Sunday, September 24, 2017
Correcting the Propagation of Heresies
Here in secular America, the silver lining to our steady regression is our short history. Though there certainly is much to take away, there is, at least, an endpoint, a limit to just how far back we can go.
Life, liberty, and the pursuit of happiness were early concepts, but we really didn't start putting our money where our quills were until we were a century into our great experiment. Progress has been slow but steady, and, at least in my warped bubble, I have always taken my freedoms for granted. How difficult can it possibly be to recapture only a century or two of progress?
It sometimes seems a bit more complicated in the Old World, with its long history of alternating darkness and renaissance (with both big and little "R's"), with a generous helping of persecution and murder in the name of religion and nationalist fervor. Things are confusing there these days, as here, as the tug of war continues.

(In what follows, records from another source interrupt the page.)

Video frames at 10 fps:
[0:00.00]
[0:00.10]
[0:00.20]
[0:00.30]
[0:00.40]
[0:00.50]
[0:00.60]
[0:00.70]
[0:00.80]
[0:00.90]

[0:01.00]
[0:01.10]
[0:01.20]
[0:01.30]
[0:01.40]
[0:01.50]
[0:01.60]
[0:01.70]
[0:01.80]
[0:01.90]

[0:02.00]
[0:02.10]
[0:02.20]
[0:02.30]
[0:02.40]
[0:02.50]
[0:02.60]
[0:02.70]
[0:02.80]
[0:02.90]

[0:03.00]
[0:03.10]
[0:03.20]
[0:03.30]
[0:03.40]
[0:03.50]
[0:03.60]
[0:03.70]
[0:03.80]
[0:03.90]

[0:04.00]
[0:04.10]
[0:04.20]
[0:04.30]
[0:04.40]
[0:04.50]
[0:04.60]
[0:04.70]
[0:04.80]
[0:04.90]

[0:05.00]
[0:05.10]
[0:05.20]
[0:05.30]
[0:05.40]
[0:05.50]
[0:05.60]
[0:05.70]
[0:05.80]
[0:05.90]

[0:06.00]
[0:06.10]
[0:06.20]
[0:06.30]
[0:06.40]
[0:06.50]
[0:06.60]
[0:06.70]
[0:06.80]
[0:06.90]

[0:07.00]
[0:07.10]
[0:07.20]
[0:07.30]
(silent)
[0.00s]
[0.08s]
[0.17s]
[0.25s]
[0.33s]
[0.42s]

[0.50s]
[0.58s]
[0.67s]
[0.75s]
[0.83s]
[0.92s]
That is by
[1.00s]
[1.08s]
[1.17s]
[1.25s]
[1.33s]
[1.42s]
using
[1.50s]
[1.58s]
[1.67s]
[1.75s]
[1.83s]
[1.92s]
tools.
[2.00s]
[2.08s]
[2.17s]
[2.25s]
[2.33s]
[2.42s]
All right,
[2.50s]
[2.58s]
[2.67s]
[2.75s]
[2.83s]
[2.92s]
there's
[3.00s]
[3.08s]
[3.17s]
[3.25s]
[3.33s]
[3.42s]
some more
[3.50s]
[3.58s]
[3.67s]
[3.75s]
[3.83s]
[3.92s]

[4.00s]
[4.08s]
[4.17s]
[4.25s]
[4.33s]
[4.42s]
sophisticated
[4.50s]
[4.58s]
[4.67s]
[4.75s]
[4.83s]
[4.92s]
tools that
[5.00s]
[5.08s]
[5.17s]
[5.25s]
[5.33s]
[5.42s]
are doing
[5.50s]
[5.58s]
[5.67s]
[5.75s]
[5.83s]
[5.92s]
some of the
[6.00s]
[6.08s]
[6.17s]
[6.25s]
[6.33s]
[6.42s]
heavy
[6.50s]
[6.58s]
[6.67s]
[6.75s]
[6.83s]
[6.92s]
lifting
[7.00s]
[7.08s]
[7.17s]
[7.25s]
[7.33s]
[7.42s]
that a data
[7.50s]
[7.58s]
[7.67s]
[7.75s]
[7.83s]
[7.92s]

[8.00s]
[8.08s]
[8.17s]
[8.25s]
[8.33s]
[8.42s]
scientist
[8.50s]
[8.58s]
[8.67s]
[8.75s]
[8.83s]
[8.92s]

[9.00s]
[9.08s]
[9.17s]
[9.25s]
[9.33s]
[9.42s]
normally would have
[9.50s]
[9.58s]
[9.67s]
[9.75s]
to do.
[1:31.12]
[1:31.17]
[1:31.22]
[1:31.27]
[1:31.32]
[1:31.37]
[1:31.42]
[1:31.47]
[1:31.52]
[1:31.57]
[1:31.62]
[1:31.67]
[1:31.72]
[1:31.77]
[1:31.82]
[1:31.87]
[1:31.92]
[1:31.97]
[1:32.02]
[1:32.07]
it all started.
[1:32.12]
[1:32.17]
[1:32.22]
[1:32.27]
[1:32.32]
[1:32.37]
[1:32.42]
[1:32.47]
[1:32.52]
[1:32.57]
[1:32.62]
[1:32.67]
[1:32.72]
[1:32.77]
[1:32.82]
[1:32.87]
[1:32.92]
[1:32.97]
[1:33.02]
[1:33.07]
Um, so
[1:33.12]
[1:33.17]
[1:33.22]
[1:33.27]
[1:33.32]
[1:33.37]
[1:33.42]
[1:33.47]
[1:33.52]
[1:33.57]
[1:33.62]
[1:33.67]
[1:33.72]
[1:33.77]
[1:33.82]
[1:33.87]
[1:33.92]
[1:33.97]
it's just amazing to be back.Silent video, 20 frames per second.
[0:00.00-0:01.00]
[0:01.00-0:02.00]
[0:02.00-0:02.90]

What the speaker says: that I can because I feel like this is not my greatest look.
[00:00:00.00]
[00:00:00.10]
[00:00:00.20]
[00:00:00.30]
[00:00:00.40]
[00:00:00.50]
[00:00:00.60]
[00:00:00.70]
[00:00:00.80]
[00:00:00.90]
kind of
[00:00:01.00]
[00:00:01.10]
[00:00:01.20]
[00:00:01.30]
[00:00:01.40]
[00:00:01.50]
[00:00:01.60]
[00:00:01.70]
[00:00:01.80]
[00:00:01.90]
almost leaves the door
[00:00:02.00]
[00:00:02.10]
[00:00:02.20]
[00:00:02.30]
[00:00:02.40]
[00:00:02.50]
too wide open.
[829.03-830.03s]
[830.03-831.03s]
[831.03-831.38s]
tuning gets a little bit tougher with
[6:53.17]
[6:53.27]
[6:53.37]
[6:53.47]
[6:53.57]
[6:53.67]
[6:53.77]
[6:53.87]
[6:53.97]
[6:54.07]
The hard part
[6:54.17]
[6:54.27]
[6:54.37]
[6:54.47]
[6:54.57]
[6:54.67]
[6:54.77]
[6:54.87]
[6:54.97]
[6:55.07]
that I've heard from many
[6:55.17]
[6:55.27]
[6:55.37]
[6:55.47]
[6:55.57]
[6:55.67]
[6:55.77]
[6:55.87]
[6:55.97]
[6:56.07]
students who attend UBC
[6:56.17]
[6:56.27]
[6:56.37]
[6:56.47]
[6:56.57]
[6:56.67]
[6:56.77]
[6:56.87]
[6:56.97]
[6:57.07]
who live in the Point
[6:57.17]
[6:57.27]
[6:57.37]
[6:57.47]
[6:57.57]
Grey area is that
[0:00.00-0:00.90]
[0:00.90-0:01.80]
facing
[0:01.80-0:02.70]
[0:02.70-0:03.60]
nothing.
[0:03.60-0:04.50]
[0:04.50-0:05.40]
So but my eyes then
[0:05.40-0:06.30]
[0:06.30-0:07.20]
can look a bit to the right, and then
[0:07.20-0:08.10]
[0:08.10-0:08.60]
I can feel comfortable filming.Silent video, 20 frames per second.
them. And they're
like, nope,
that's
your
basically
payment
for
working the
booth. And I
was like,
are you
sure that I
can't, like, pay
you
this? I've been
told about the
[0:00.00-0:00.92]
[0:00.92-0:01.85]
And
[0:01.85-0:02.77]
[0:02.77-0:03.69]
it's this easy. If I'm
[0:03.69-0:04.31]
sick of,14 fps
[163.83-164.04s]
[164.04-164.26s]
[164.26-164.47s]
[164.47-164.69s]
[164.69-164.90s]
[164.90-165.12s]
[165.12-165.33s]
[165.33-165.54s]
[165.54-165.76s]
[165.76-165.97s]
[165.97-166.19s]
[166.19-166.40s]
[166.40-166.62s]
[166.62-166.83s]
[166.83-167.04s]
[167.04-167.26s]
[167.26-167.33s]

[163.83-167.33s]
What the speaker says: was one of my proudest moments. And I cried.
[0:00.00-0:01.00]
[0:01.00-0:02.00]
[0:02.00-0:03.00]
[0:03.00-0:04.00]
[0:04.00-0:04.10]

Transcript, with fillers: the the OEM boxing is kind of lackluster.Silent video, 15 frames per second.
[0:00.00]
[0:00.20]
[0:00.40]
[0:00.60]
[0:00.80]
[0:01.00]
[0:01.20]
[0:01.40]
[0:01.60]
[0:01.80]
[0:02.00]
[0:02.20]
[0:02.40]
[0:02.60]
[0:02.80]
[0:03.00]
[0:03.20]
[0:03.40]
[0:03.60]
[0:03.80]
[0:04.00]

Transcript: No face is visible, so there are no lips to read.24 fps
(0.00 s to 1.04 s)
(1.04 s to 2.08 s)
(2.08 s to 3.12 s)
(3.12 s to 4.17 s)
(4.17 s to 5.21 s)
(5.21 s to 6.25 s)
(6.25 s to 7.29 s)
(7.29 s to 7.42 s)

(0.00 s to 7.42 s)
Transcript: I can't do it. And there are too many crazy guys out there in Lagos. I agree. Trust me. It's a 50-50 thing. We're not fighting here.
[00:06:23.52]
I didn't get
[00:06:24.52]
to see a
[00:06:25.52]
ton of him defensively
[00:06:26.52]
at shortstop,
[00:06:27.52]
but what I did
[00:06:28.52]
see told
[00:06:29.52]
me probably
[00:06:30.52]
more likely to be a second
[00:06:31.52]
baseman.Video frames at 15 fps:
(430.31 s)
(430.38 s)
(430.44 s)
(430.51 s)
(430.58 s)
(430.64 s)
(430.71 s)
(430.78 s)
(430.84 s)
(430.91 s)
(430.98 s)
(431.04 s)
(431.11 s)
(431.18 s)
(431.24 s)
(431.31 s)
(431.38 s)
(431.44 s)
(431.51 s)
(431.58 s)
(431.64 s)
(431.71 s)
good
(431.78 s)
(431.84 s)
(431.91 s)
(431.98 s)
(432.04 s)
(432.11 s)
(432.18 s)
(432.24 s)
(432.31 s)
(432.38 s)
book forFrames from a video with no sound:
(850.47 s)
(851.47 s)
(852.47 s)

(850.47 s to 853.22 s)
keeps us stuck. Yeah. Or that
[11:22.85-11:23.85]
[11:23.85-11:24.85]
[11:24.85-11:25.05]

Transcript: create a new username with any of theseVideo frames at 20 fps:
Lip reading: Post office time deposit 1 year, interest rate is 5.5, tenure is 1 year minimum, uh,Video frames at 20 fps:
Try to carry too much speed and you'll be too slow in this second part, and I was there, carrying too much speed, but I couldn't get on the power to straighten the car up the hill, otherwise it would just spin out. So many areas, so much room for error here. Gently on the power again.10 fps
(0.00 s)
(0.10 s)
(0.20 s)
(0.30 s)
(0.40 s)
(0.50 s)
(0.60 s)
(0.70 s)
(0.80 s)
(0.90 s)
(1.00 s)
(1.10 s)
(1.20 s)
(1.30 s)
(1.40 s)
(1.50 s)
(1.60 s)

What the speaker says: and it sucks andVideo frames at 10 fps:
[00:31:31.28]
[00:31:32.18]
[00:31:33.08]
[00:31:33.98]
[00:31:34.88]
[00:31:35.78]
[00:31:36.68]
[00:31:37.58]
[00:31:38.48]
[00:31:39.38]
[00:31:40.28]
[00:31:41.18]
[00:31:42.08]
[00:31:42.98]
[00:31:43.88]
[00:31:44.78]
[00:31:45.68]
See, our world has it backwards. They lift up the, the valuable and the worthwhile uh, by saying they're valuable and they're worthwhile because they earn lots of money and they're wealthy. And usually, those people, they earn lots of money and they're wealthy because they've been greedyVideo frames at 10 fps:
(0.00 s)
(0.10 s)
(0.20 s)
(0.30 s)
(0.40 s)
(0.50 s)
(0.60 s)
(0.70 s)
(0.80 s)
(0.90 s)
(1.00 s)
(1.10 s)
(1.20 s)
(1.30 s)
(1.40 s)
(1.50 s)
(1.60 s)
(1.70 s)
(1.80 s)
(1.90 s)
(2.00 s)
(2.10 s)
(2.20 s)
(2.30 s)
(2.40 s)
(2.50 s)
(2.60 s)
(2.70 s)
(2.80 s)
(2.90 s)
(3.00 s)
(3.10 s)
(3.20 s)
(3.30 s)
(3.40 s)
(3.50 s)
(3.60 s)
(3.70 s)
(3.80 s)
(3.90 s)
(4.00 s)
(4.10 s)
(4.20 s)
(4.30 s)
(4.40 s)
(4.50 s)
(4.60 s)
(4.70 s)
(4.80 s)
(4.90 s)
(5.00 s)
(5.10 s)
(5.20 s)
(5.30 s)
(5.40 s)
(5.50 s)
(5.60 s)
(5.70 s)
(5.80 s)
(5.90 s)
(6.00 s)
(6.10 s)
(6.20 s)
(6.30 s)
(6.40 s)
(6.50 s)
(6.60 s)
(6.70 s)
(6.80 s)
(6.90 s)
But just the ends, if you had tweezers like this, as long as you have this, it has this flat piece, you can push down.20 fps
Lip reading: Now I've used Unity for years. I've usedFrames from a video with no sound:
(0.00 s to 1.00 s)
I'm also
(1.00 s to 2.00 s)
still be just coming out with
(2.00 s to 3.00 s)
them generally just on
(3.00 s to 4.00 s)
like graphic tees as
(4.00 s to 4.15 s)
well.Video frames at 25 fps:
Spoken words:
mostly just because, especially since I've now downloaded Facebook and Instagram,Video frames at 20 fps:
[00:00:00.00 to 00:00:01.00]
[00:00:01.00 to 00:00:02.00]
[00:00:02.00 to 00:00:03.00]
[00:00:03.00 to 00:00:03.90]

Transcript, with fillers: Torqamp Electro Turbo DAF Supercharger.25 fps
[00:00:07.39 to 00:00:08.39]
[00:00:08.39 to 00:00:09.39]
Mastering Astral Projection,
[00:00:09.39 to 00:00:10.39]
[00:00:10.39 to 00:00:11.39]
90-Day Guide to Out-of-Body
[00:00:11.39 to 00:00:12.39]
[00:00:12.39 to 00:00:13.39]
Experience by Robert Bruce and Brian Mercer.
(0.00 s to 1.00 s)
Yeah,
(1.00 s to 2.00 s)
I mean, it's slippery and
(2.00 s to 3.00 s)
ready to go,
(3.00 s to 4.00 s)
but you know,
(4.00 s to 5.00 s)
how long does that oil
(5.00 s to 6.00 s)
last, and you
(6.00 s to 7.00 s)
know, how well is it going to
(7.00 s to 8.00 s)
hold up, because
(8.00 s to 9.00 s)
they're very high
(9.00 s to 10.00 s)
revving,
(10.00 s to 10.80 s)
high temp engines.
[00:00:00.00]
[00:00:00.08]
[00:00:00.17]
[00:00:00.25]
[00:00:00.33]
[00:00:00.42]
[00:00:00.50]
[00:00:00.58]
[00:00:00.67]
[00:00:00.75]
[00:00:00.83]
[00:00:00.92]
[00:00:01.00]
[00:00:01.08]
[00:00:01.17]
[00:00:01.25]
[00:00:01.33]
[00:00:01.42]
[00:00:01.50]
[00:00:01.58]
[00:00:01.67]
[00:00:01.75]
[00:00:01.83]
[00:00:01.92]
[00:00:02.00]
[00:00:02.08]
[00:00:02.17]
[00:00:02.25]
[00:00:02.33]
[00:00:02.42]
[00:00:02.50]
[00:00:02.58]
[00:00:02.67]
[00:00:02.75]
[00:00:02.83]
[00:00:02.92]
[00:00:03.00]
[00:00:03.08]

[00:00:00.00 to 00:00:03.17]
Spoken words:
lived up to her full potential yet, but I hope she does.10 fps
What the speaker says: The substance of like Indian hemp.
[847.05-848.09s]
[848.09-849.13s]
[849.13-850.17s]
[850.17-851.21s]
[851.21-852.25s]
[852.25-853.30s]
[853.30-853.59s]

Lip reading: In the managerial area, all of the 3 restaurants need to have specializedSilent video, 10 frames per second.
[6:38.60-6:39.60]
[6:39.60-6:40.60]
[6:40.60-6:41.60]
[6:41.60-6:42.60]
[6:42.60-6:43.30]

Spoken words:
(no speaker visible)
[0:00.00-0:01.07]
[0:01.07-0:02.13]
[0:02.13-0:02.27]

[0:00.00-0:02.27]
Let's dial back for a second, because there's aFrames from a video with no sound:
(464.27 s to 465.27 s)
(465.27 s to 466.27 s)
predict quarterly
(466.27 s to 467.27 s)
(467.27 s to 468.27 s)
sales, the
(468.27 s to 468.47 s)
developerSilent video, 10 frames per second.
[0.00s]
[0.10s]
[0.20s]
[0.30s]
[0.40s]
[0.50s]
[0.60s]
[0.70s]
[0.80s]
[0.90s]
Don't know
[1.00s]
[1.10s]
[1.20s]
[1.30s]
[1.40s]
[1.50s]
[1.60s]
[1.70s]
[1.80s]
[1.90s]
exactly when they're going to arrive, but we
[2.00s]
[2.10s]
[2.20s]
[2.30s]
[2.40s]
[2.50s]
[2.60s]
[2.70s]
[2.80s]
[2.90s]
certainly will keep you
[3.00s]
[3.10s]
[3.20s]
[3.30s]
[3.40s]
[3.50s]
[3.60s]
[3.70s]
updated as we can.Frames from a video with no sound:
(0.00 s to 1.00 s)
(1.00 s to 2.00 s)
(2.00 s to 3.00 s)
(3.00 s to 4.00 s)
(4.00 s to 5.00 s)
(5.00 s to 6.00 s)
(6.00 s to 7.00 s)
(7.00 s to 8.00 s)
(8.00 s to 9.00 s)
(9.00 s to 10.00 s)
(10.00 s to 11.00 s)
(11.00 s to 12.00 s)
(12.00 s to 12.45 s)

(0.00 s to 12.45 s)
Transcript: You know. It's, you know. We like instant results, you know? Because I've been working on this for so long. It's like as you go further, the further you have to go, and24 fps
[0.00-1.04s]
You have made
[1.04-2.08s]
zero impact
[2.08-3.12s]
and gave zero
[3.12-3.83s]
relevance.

Correctio filialis de haeresibus propagatis. A "filial correction against propagation of heresies" -- a tool that has not been used since the 14th century. Kind of like autos-de-fe and other clever ways of eliminating "otherness" and shielding the "faithful." It's refreshing to know that the backwards moving voice of the Catholic Church is alive and well, with a group of ultra conservative theologians issuing a medieval style rebuke of Pope Francis for his softening of Church policies on divorced and civilly remarried Catholics, not to mention clergy who choose marriage over other forms of human frolic.
Pope Francis' brand of heresy may indeed prove to be one of the things that save the Church, with its dwindling membership and the recent weeding out of child molesters from the priesthood, but that's certainly not my business. We Jews have enough trouble with assimilation, and the likes of Ivanka and Jared giving us a bad name. We Americans have enough trouble with the presidential seal of approval on white supremacy. Do we not all have bigger things to worry about, after weeks of news coverage of what looks to be Mother Nature's push toward the "end of days," than what other folks choose to do in their adult bedrooms?
I have not had many priests in my life, but I remember fondly my first one -- Father Ed. As decent and pious, to me, once he married a woman as he was when he was at the helm of my in-laws' church, and always welcome, even after his official defrocking, in my in-laws' home. I remember the kind priest who insisted I join him in the sacristy before my father-in-law's funeral mass, a Jewish woman in a sea of male Catholic clergy, preparing for our readings. My mother-in-law was always amused, years later, when he would ask after me, by name, and my husband (her son; old whathisname).
We've had our own stake burnings here, sadly much more recently than the middle ages. We might as well take a few more pages from those dark times, maybe take a stab at a correctio filialis -- to stop, once and for all, the propagation of heresies and other abominations from the Peoples' House.